After this period of holding, the mice will become weaker randomly divided into groups of four. The Groups are placed in separate cages. Subsequently will be offered a medicated feed, which is from about 31.25 ppm to 4000 ppm of the test compound contains. The feed is given to the mice for a week offered ad libitum. Water also gets ad libitum provided during the test period. While The treatment period will be the excretions of the mice examined to determine if worms excreted become. All treated groups were found to that they excrete worms. This will be a nematocide Activity at all concentrations of the compound displayed in both nematodes. At the end of the week Treatment with medicated feed will be the mice killed and the contents of the intestinal tracts of the mice are examined for worms. The values obtained are in the following as a percentage reduction of worms, compared to infected, unmedicated control animals, expressed.

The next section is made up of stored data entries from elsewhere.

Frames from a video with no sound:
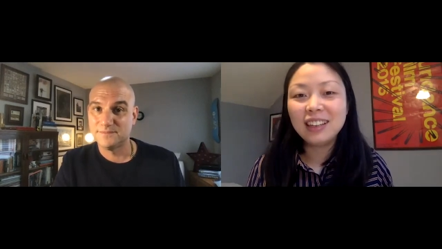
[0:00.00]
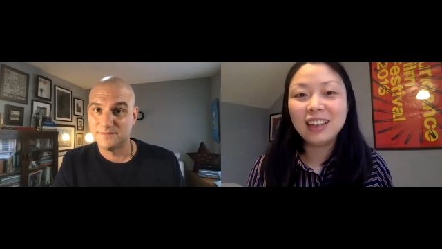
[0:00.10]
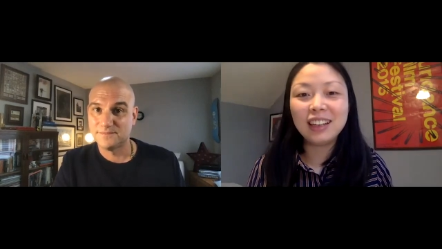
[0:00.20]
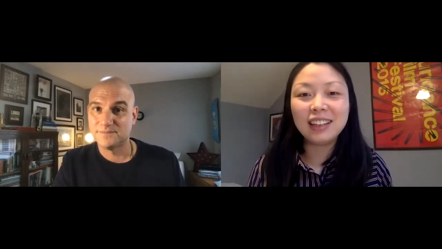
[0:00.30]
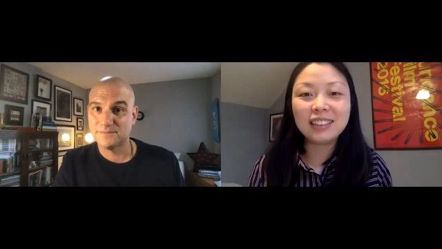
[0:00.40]

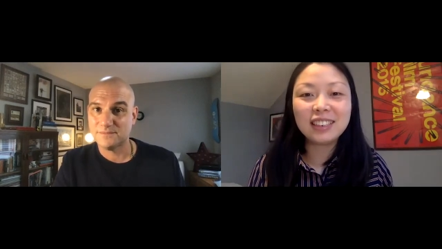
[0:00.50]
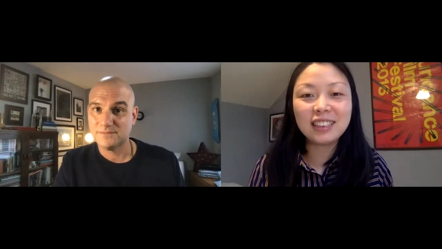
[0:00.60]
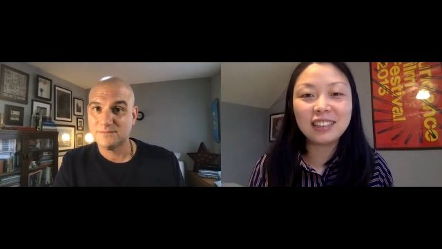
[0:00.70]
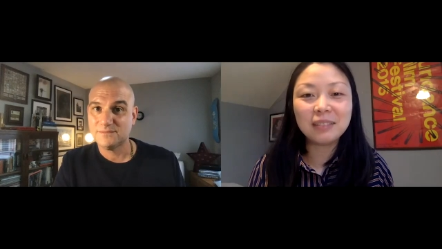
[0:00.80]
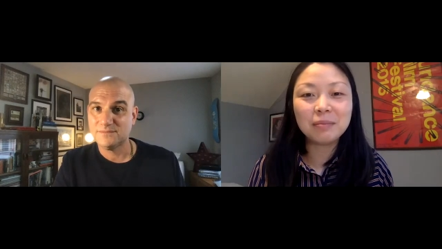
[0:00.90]

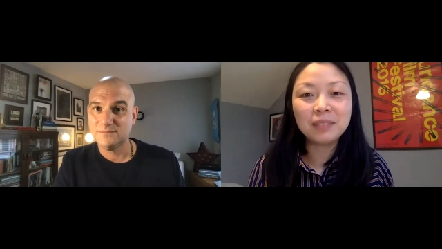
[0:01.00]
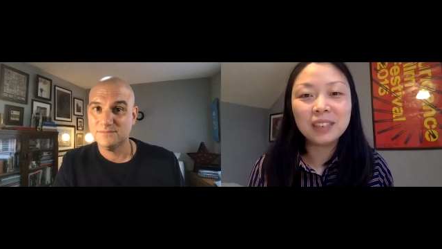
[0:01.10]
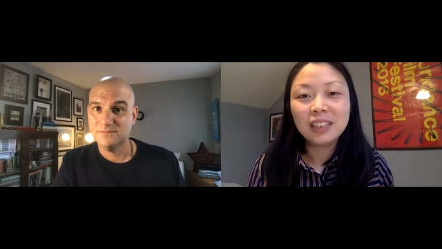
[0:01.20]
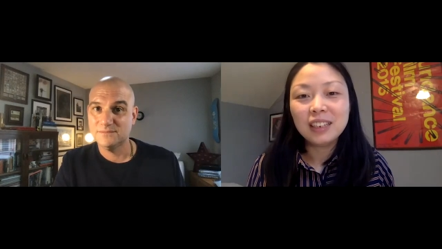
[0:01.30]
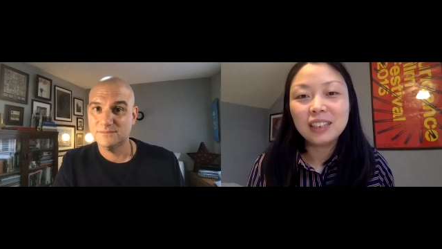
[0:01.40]
Speaker 1: And um,
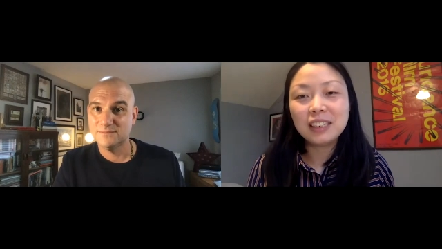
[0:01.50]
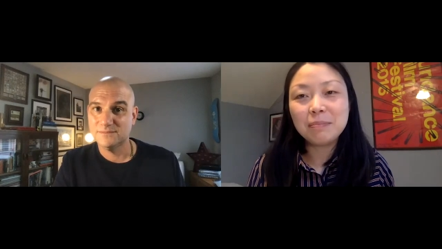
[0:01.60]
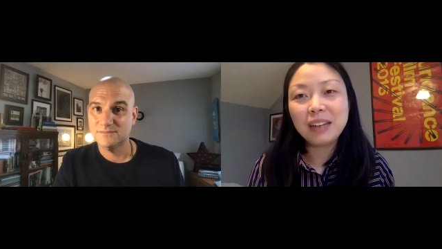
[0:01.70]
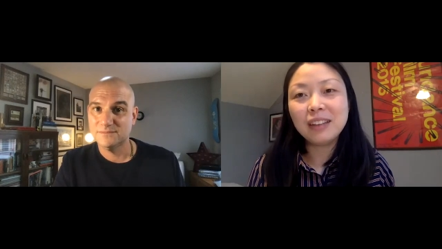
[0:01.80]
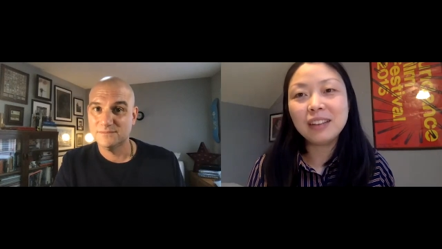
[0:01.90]

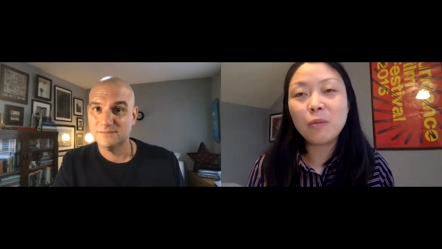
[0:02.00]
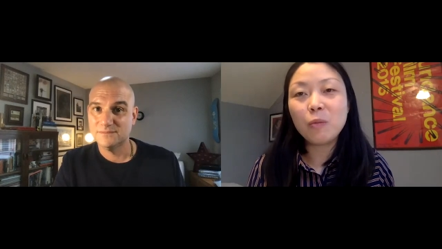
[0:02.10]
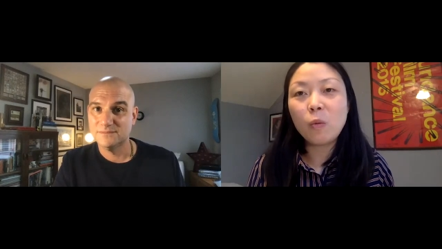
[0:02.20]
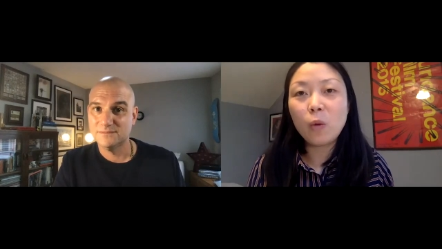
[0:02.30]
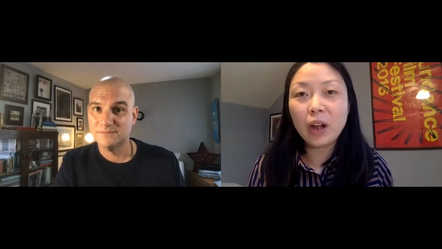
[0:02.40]
depending on
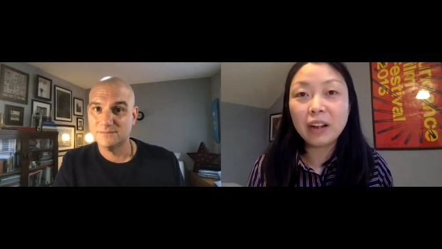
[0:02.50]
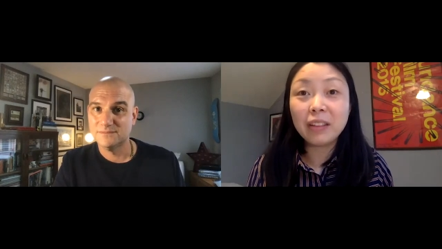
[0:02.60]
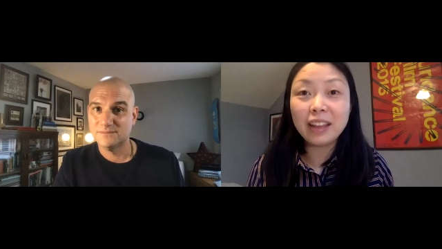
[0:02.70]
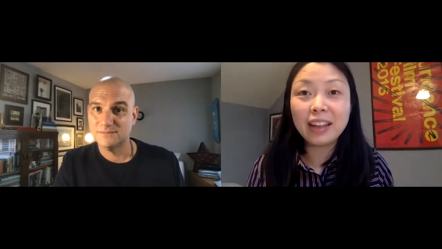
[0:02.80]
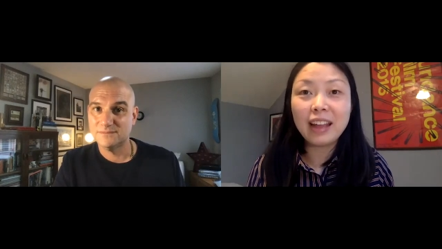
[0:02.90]

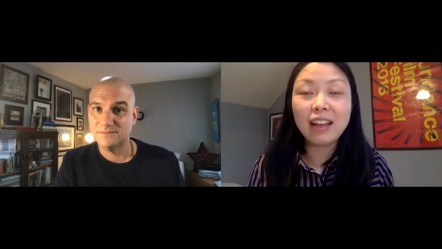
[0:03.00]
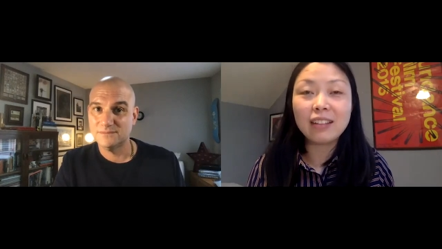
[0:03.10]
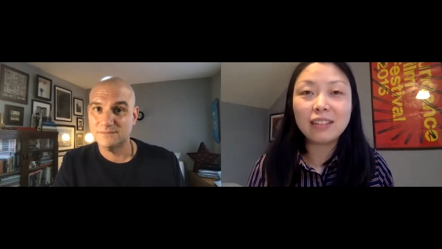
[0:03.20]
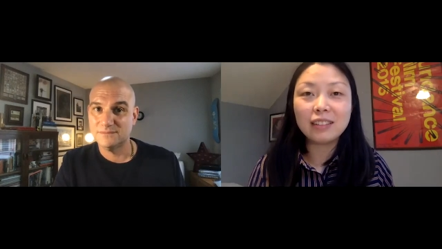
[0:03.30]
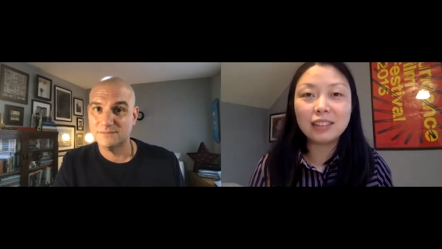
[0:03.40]
where they get
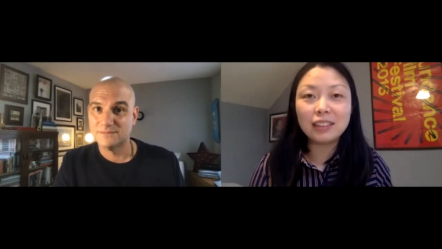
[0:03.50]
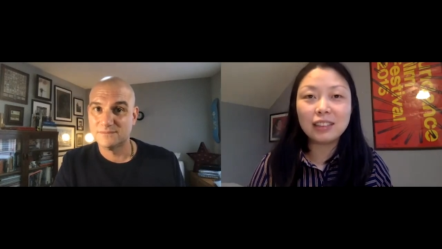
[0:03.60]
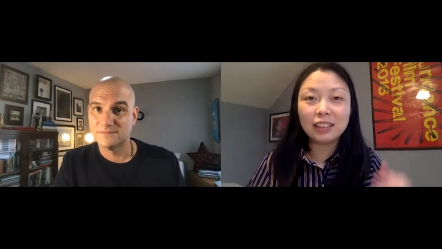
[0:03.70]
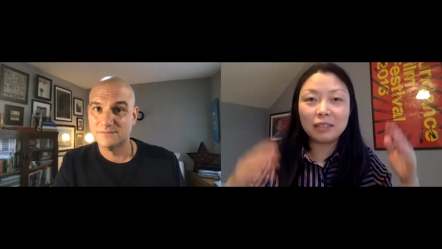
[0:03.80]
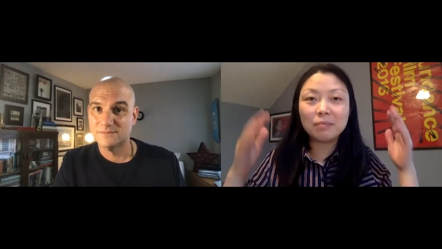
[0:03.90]

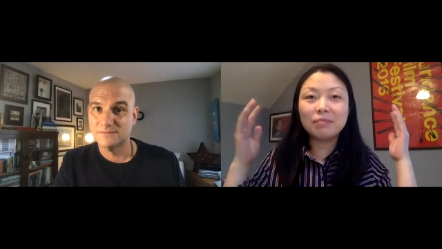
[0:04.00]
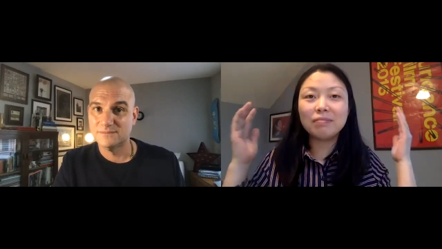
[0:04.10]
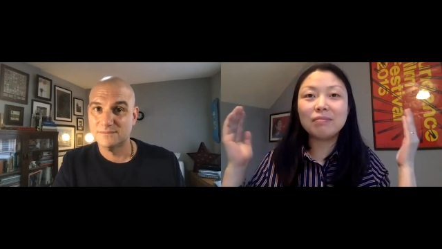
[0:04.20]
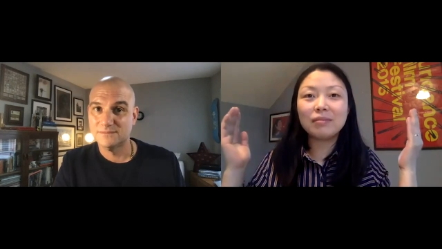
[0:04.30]
um,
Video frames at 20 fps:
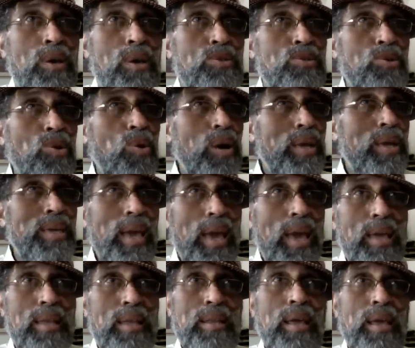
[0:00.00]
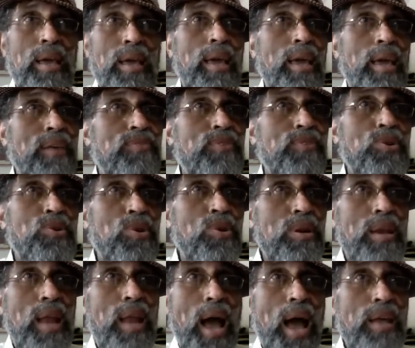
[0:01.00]
So again, if you're
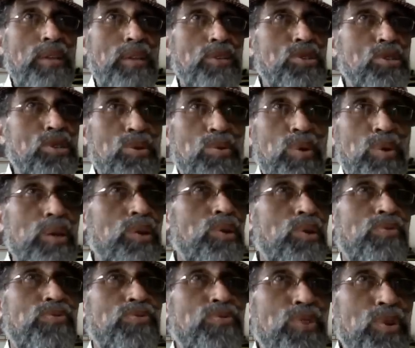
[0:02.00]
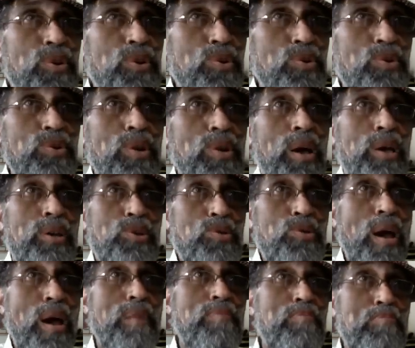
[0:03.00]
not chewing your food, you
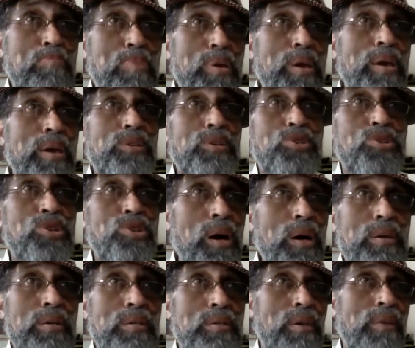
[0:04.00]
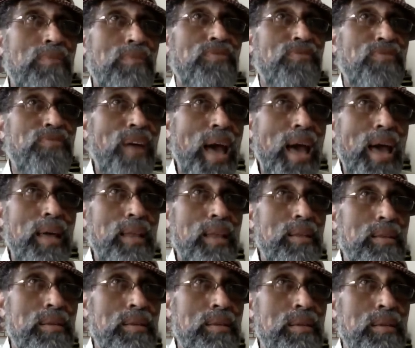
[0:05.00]
have big chunks of fat
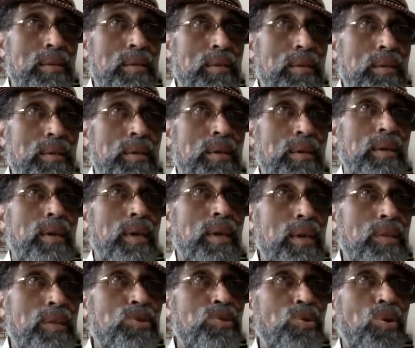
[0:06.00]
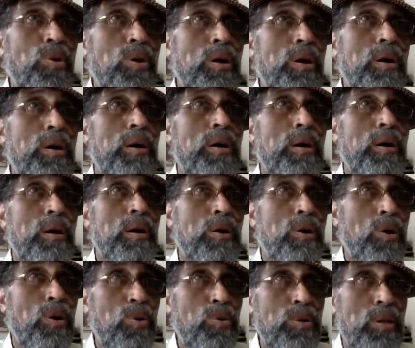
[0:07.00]
in your
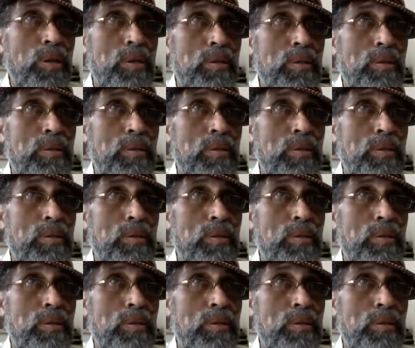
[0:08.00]
colon.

In these tests, raw fermentation broths were evaluated which were obtained before harvest of the mash and which 1000 to 4000 ppm of the nematocidal antibiotic contained. The mouse food, which with 31.25 to 500 ppm C23024α, dissolved in an acetone / water mixture (1: 1), treated was, was also rated.  

Claims (3)

1. Use of the antibiotics LL-C23024α, β and jota for combating coccidiosis infections in poultry, wherein the antibiotic LL-C23024α has the structure: the antibiotic LL-C23024 beta is defined by the following parameters: (a) an optical rotation [α] of + 32 ° ± 2
(0.495%, methanol) and [α] of + 46 ° ± 2
(0.440%, chloroform);
(b) an elemental analysis (%) of C 61.55; H 8,79;
(c) a melting point of 171 to 173 ° C;
(d) a molecular weight according to field desorption mass spectroscopy of 902;
(e) a 13 C nuclear magnetic resonance spectrum in deuterated chloroform at 80 MHz which corresponds to that shown in Fig. II;
(f) an infrared absorption spectrum in KBr corresponding to that shown in Fig. 1; and
(g) a proton nuclear magnetic resonance spectrum in deuterated chloroform at 20 MHz, which corresponds to that shown in Fig. III,
the antibiotic LL-C23024 jota is defined by the following parameters: (a) an optical rotation [α] = + 27 ° (C 0.724, methanol);
(b) an elemental analysis (%) of C 61.69; H, 8.84;
(c) a molecular weight according to field desorption mass spectroscopy of 930;
(d) a 13 C nuclear magnetic resonance spectrum in deuterated chloroform at 80 MHz which corresponds to that shown in Figures VI, VII and VIII;
(e) an infrared absorption spectrum in KBr corresponding to that shown in Fig. IV; and
(f) a proton nuclear magnetic resonance spectrum in deuterated chloroform at 20 MHz, which corresponds to that shown in Fig. V,
and wherein Figs. I to VIII are part of this claim. 2. Use of the antibiotics defined in claim 1 LL-C23024α, LL-C23024β or a pharmaceutically acceptable Salt of the compounds, mixtures of the compounds or salts or fermentation broths or solids of the harvested mash, from which the antibiotics are obtained to combat Nematodes in warm-blooded animals. 3. Use of the antibiotics LL-C23024β, LL-C23024 jota according to claim 1 together with an edible carrier, the concentration of the Antibiotics 0.000025 to about 0.06 wt .-% is.